= Data records =
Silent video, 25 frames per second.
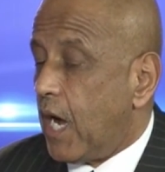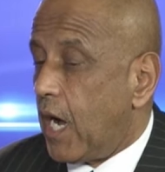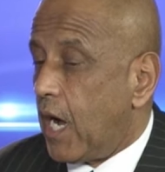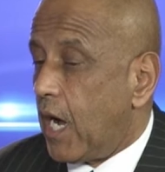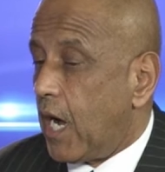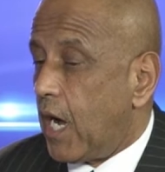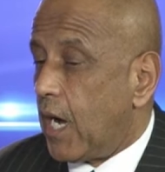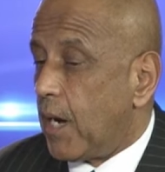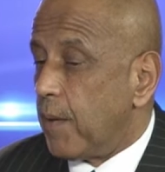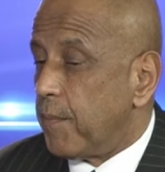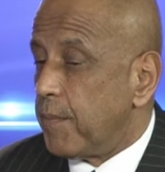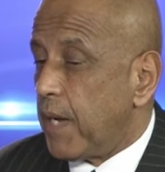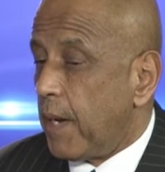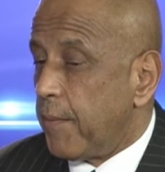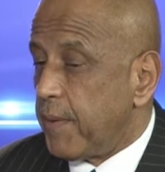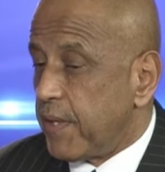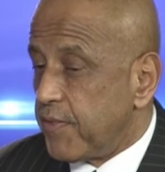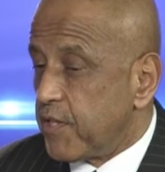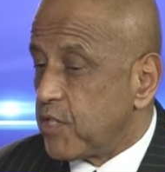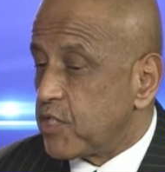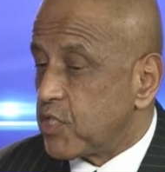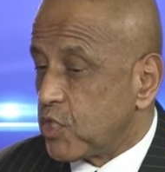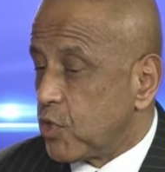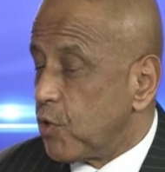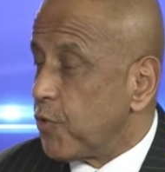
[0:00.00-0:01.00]
I
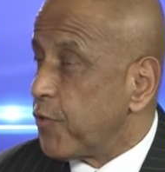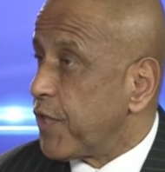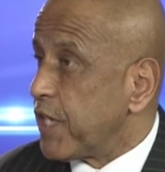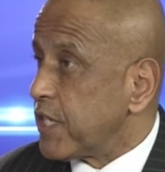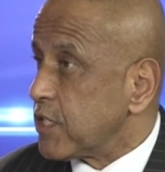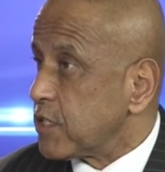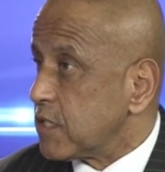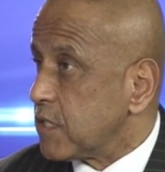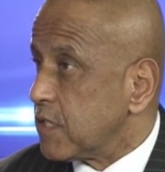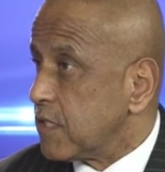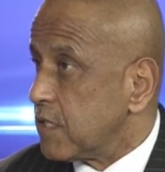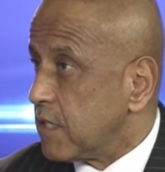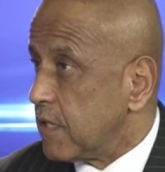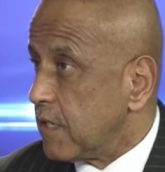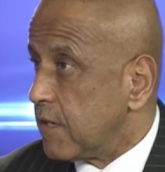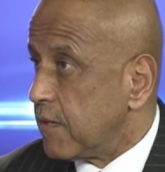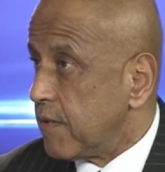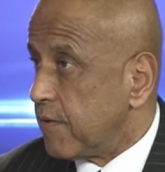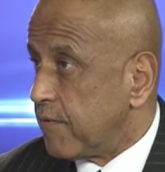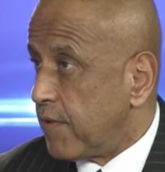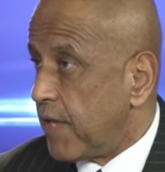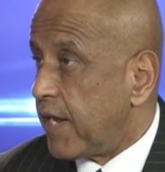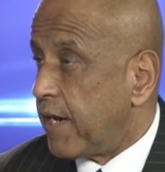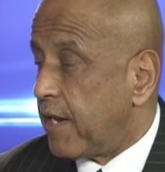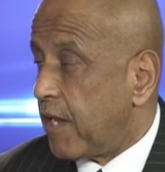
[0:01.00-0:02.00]
mean, there's still things
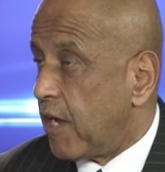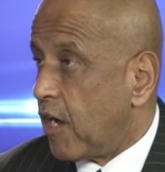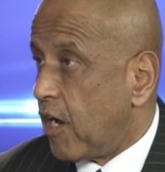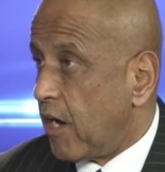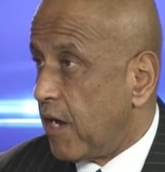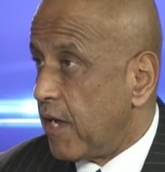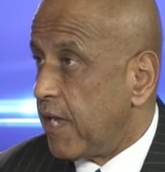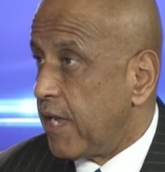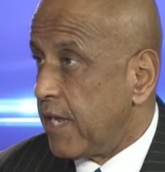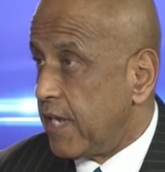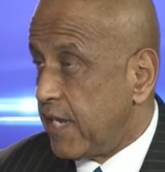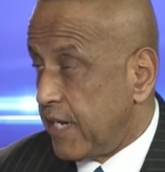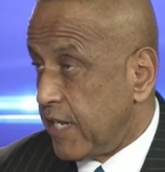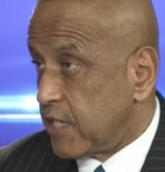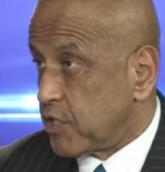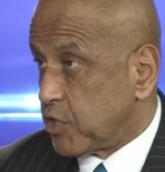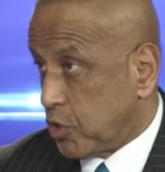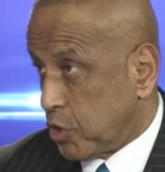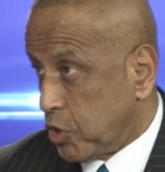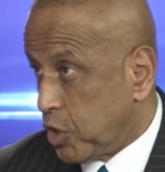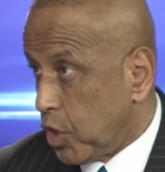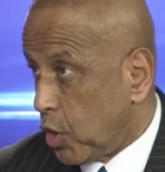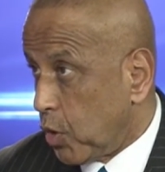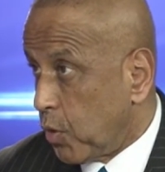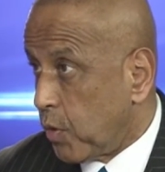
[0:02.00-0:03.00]
that he needs
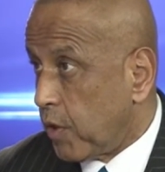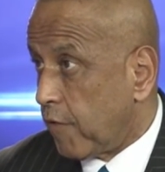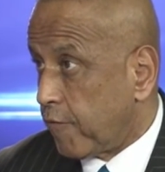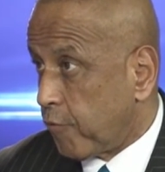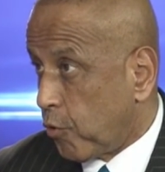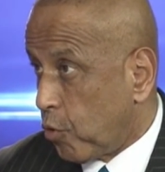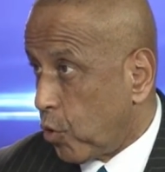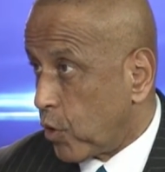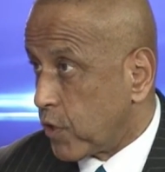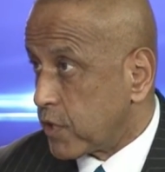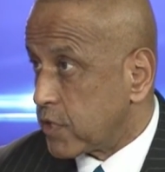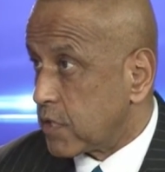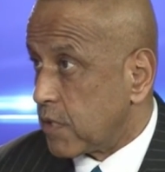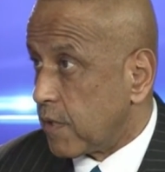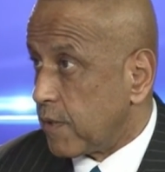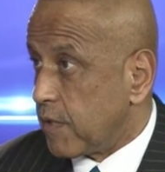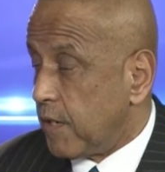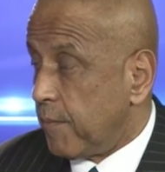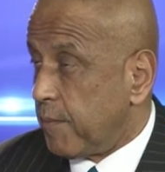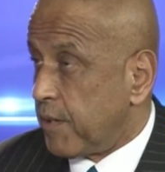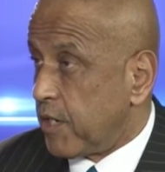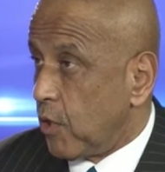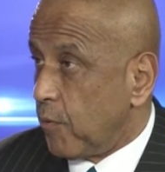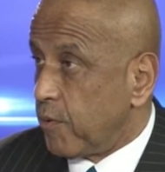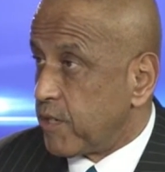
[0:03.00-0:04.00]
to do, of course.
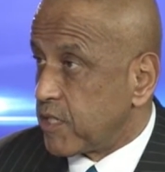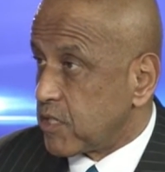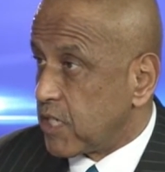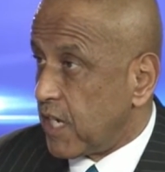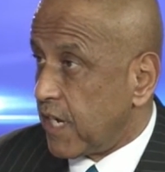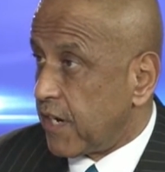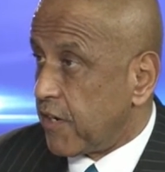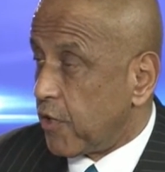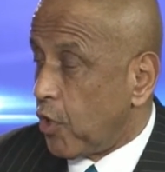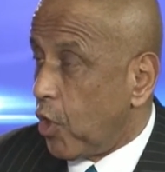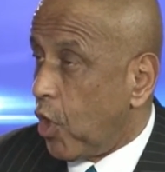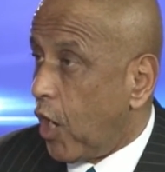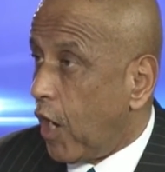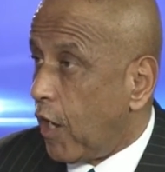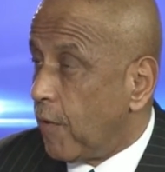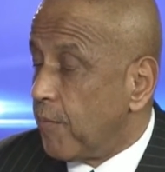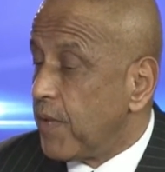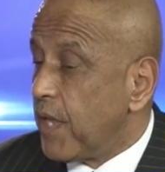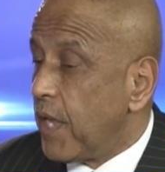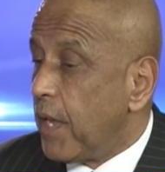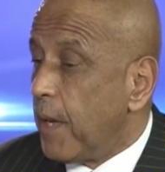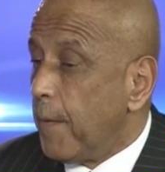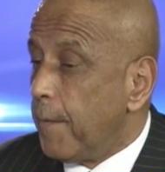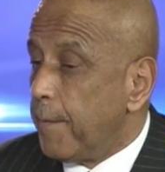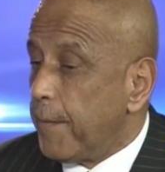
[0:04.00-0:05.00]
I mean, nobody's done it
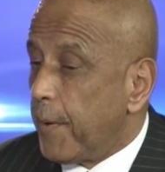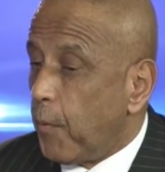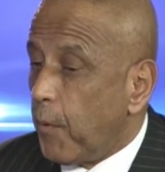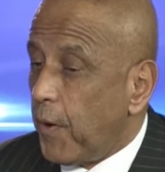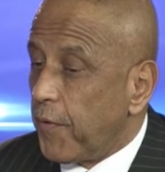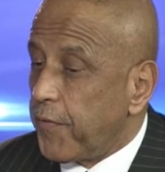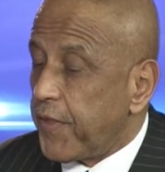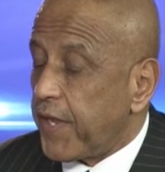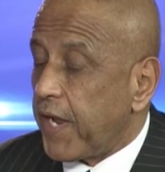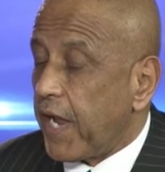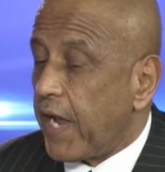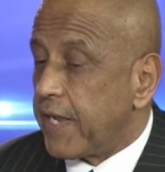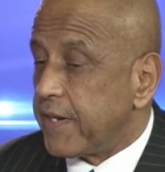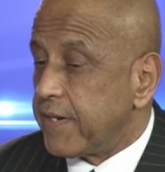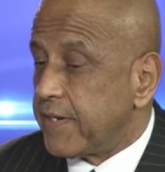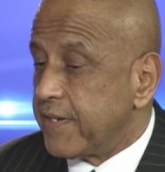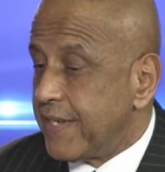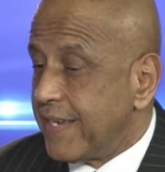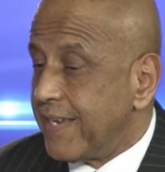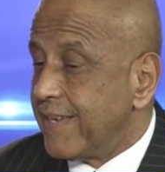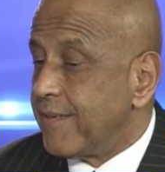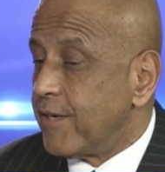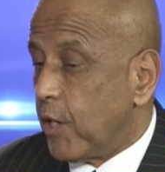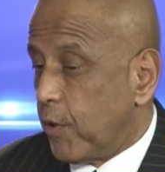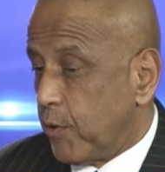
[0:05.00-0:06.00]
all. But one thing I
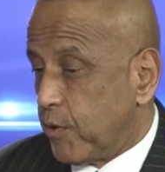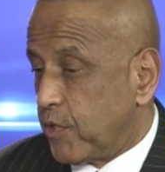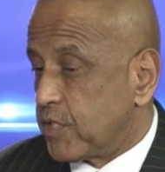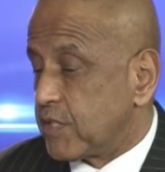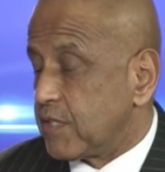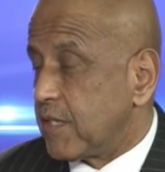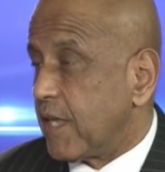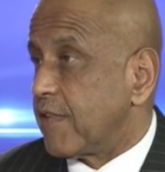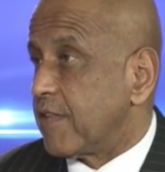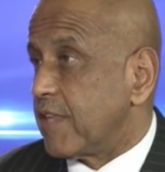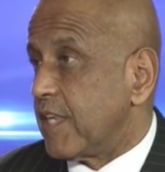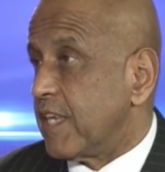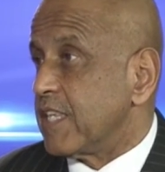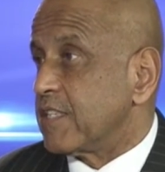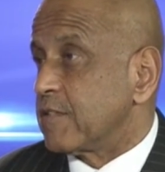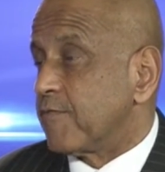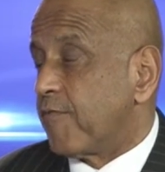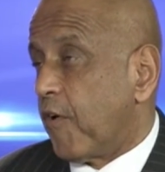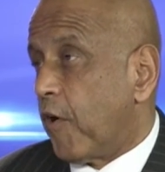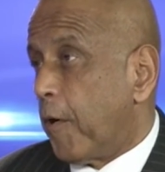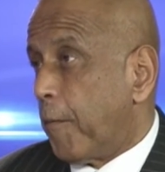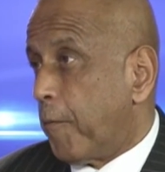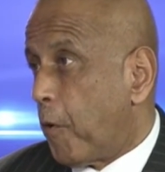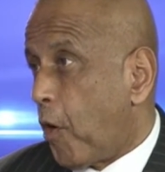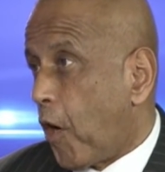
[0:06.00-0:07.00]
did notice that it's
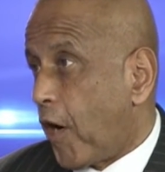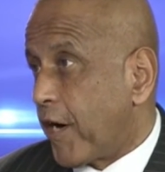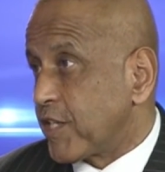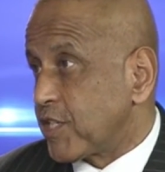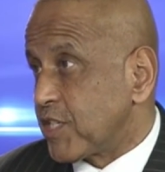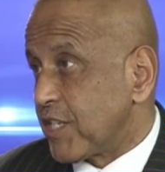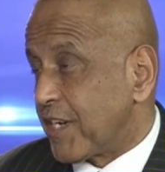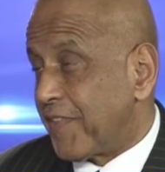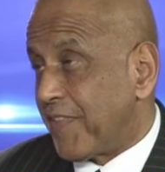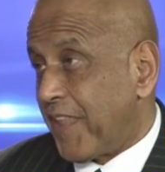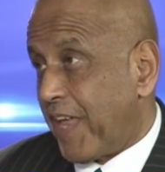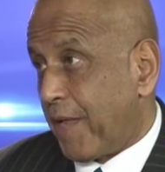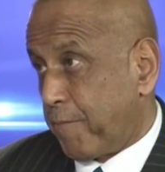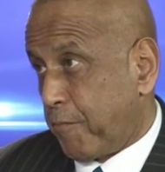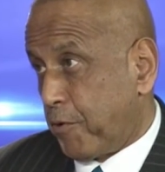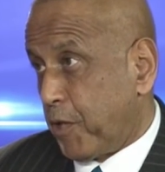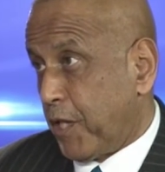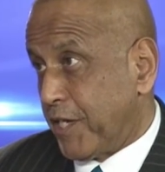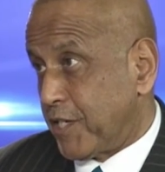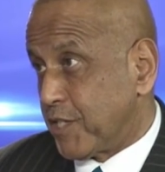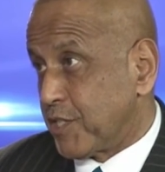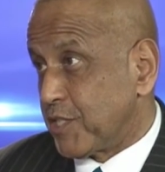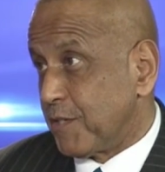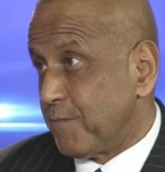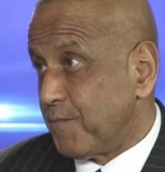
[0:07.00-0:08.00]
very partisan in that
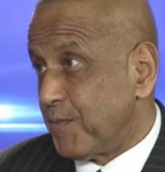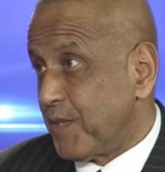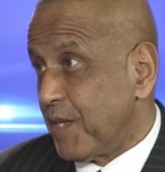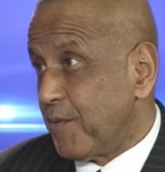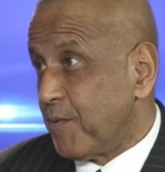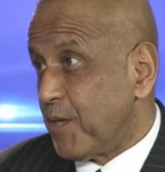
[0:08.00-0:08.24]
place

= Aim of the exercise =
Take the line containing "[0:00.00-0:01.00]" and every line after it up to the end of the data, and write them out exactly, without the pictures.

= Response =
[0:00.00-0:01.00]
I
[0:01.00-0:02.00]
mean, there's still things
[0:02.00-0:03.00]
that he needs
[0:03.00-0:04.00]
to do, of course.
[0:04.00-0:05.00]
I mean, nobody's done it
[0:05.00-0:06.00]
all. But one thing I
[0:06.00-0:07.00]
did notice that it's
[0:07.00-0:08.00]
very partisan in that
[0:08.00-0:08.24]
place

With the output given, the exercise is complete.